Data section section start

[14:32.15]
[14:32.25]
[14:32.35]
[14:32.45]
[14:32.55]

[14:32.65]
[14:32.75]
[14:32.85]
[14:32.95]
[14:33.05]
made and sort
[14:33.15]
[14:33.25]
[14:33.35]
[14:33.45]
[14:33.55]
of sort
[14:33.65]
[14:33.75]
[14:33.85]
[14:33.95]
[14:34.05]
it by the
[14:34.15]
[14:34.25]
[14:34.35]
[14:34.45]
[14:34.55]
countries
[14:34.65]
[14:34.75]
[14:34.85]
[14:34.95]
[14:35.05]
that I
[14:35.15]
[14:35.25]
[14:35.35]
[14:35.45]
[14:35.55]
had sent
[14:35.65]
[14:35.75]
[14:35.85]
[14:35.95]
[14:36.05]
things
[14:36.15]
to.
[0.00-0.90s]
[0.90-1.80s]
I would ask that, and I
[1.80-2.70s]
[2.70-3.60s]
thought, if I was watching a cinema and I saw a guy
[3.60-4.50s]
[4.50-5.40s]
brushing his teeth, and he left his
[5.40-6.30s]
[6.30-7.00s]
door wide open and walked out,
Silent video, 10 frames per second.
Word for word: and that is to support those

Data section section end

### Task requirements
Could you retype every record above exactly as given?

### Answer below
[14:32.15]
[14:32.25]
[14:32.35]
[14:32.45]
[14:32.55]

[14:32.65]
[14:32.75]
[14:32.85]
[14:32.95]
[14:33.05]
made and sort
[14:33.15]
[14:33.25]
[14:33.35]
[14:33.45]
[14:33.55]
of sort
[14:33.65]
[14:33.75]
[14:33.85]
[14:33.95]
[14:34.05]
it by the
[14:34.15]
[14:34.25]
[14:34.35]
[14:34.45]
[14:34.55]
countries
[14:34.65]
[14:34.75]
[14:34.85]
[14:34.95]
[14:35.05]
that I
[14:35.15]
[14:35.25]
[14:35.35]
[14:35.45]
[14:35.55]
had sent
[14:35.65]
[14:35.75]
[14:35.85]
[14:35.95]
[14:36.05]
things
[14:36.15]
to.
[0.00-0.90s]
[0.90-1.80s]
I would ask that, and I
[1.80-2.70s]
[2.70-3.60s]
thought, if I was watching a cinema and I saw a guy
[3.60-4.50s]
[4.50-5.40s]
brushing his teeth, and he left his
[5.40-6.30s]
[6.30-7.00s]
door wide open and walked out,
Silent video, 10 frames per second.
Word for word: and that is to support those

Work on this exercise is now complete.